In der Fantasie geht das ganz leicht: Man erklärt sich einfach mal für unabhängig und teilt der EU mit, dass man bei ihr bleiben will. Punkt. In der Praxis handelt es sich um langwierige Vorgänge.
Schottland hätte auch nach einer Sezession von GB vor dem Brexit die Mitgliedschaft in der EU neu beantragen und erwerben müssen. Da Schottland aber bis zur Unabhängigkeit ja schon Mitglied der EU gewesen wäre, wäre eine Prüfung der Beitrittsfähigkeit wohl eher symbolischer Natur gewesen. Wird aber der Brexit vollzogen und ist GB einige Jahre nicht Mitglied der EU, bevor Schottland sich doch noch abspaltet und flugs die EU-Mitgliedschaft beantragt, sieht es völlig anders aus. Schon wenige Jahre eigener Entwicklung könnten zu erheblichen Abweichungen in der Rechtsetzung, der praktischen Handhabung wichtiger Kernthemen der EU usw. führen. Das Problem, dass sich ein EU-Mitgliedsstaat einem Beitritt widersetzt, ist dabei noch gar nicht berücksichtigt.
Was aber hinzu kommt, ist der Vollzug der Sezession. Die neuere Geschichte hält ja eine ganze Reihe Beispiele von Staaten bereit, die sich von anderen abgespalten haben oder die zerfallen sind.
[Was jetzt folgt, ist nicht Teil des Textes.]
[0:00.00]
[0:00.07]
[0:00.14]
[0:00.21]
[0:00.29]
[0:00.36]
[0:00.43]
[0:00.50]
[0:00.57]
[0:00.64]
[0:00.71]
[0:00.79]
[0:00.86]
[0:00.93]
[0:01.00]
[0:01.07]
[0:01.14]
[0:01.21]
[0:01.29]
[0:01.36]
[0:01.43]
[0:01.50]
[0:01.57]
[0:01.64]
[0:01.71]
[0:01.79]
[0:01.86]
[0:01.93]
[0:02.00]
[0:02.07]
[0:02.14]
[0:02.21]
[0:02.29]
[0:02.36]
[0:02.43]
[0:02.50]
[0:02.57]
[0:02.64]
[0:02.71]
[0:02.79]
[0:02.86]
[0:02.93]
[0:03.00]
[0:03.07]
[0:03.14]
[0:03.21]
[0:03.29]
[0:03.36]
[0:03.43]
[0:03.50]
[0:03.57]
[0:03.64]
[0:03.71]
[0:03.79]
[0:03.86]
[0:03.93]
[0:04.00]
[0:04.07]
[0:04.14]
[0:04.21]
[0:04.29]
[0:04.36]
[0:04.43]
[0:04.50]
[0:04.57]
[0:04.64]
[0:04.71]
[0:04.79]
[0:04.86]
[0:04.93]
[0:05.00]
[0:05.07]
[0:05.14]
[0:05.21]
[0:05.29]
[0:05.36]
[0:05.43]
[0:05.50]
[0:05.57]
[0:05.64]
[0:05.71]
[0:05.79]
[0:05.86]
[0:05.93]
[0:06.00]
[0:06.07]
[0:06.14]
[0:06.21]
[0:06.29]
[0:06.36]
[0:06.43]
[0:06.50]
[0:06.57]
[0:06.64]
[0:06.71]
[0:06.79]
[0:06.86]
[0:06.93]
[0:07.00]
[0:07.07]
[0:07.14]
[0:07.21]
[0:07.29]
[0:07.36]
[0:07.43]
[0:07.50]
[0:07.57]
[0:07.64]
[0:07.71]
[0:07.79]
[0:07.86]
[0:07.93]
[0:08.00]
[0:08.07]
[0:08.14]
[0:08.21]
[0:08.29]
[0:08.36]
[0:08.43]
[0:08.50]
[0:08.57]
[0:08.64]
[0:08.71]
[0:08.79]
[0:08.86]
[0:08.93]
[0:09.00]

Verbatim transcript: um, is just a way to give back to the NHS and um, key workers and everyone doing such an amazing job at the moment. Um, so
Dabei stellen sich ähnliche Probleme wie beim Brexit: Was geschieht z. B. mit den Engländern, Walisern oder Iren, die in Schottland leben, aber keine Schotten werden möchten? Was geschieht umgekehrt mit Schotten, die im übrigen GB leben? Wie werden ehemals gemeinsame Institutionen aufgelöst, staatliche Vermögenswerte geteilt usw.? Im Grunde ist dies eine ähnliche Problematik wie bei einer Scheidung: Wer bekommt was? Wer übernimmt welche Schulden und Verpflichtungen? Was geschieht mit den Kindern (im Fall von Staaten: Staatsangehörigen)? Schon bei "einfachen" Scheidungen werden die Scheidungsfolgen gern unterschätzt. Bei einer Aufteilung GBs kämen neben der Regelung der "Scheidungsfolgen" die bereits vom Brexit her bekannten Probleme hinzu, etwa das Grenzregime zwischen einem EU-Schottland und einem Nicht-EU-Rest-UK, zudem die bereits erwähnten Anforderungen an einen Wieder-Beitritt zur EU.
Gewiss sind alle diese Probleme mit Zeit und gutem Willen irgendwie lösbar. Der einfachste Weg wäre allerdings, den Status quo beizubehalten.
Gerade was Sezessionen angeht, finden sich in der neueren Geschichte auch Beispiele dafür, dass solche zu Gewalt geführt haben. Der Nordirlandkonflikt ist ja u. a. eben gerade die Folge einer Sezession.